### WHAT TO WORK ON
Word for word, the data below must be repeated in full; no picture is to be included.

[Stored data]
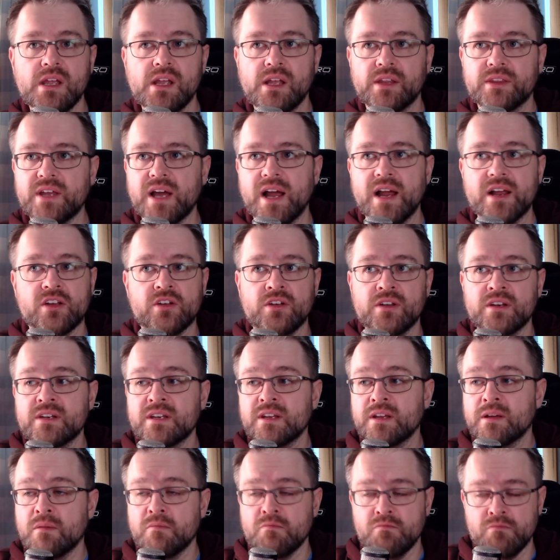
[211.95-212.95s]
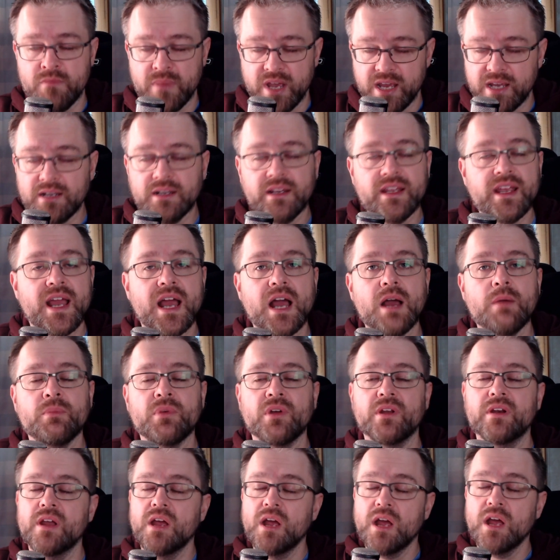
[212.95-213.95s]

that could mainly happen.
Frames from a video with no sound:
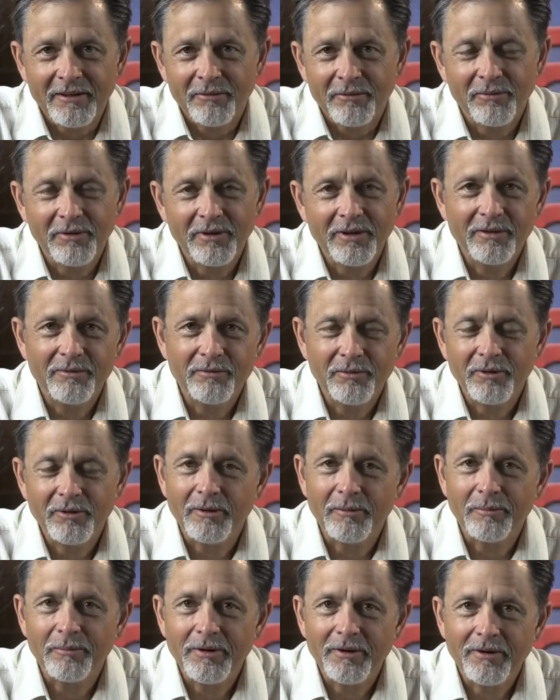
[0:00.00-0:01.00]
when
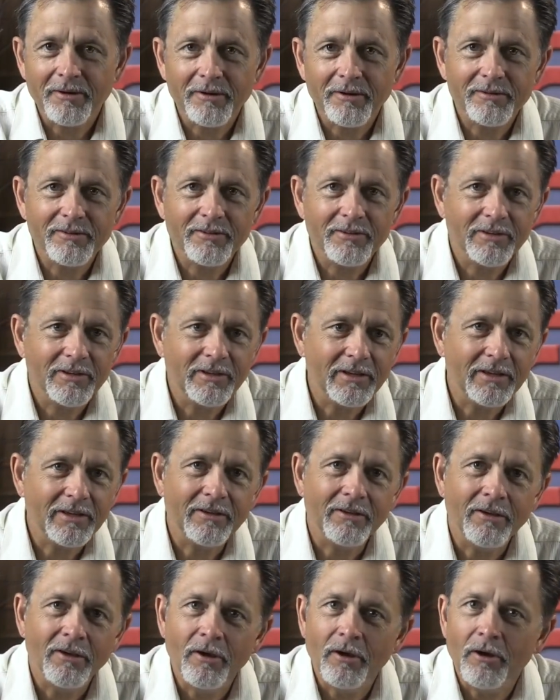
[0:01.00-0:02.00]
we're
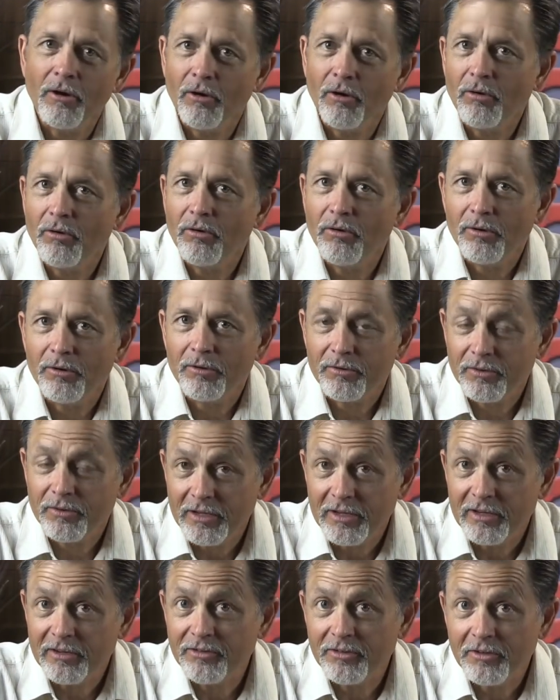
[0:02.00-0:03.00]
parenting or
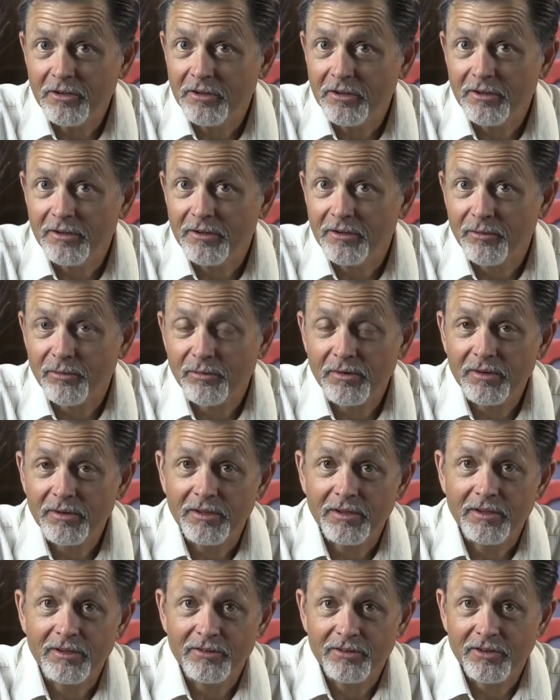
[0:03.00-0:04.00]
teaching
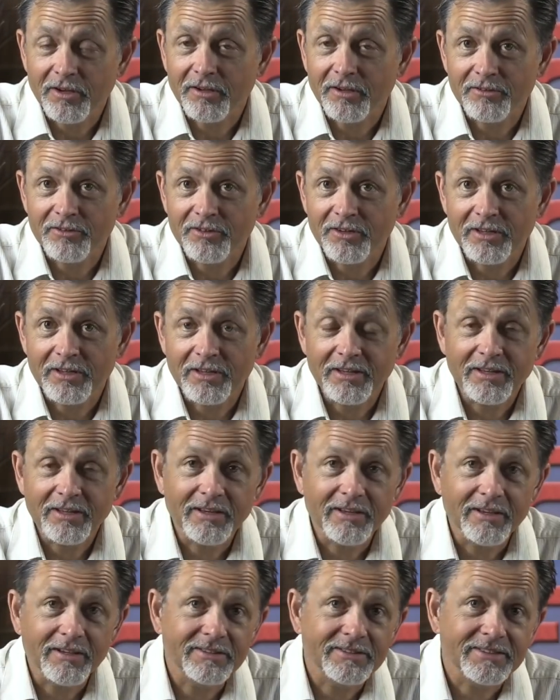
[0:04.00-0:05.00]
really challenging
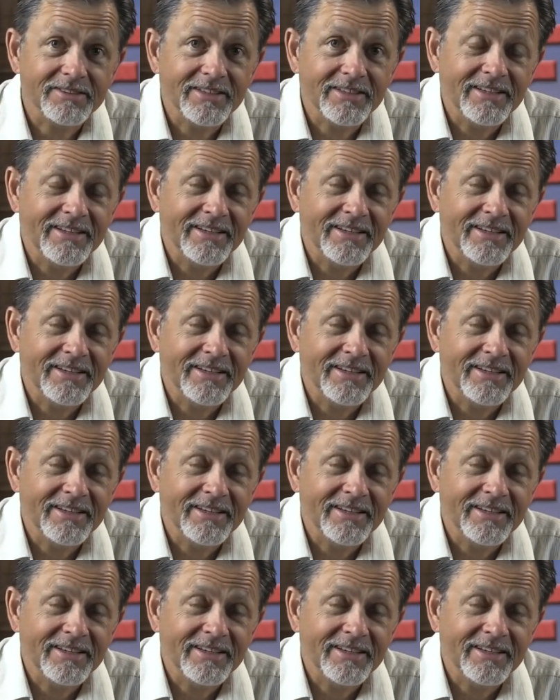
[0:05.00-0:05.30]
kids,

### ANSWER SECTION
[211.95-212.95s]
[212.95-213.95s]

that could mainly happen.
Frames from a video with no sound:
[0:00.00-0:01.00]
when
[0:01.00-0:02.00]
we're
[0:02.00-0:03.00]
parenting or
[0:03.00-0:04.00]
teaching
[0:04.00-0:05.00]
really challenging
[0:05.00-0:05.30]
kids,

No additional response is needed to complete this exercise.